**Exercise**
Output every line of the material exactly, omitting images.
- - -
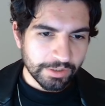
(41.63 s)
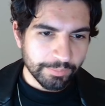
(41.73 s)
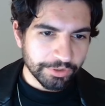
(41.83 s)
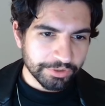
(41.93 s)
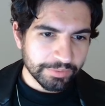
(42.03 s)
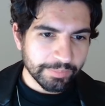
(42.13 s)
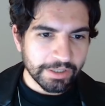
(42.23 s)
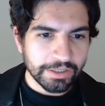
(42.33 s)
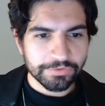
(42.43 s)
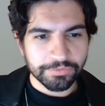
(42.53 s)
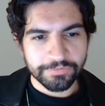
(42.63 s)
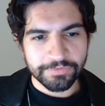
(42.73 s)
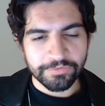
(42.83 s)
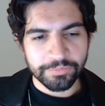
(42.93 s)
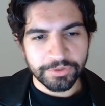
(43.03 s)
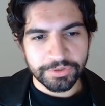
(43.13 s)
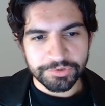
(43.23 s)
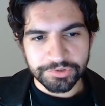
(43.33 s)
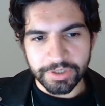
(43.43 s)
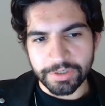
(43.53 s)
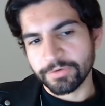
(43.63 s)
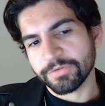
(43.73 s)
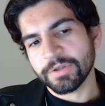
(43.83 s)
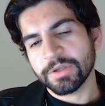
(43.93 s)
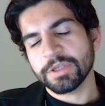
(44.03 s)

million by 25 million shares,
- - -
**Reply to the task**
(41.63 s)
(41.73 s)
(41.83 s)
(41.93 s)
(42.03 s)
(42.13 s)
(42.23 s)
(42.33 s)
(42.43 s)
(42.53 s)
(42.63 s)
(42.73 s)
(42.83 s)
(42.93 s)
(43.03 s)
(43.13 s)
(43.23 s)
(43.33 s)
(43.43 s)
(43.53 s)
(43.63 s)
(43.73 s)
(43.83 s)
(43.93 s)
(44.03 s)

million by 25 million shares,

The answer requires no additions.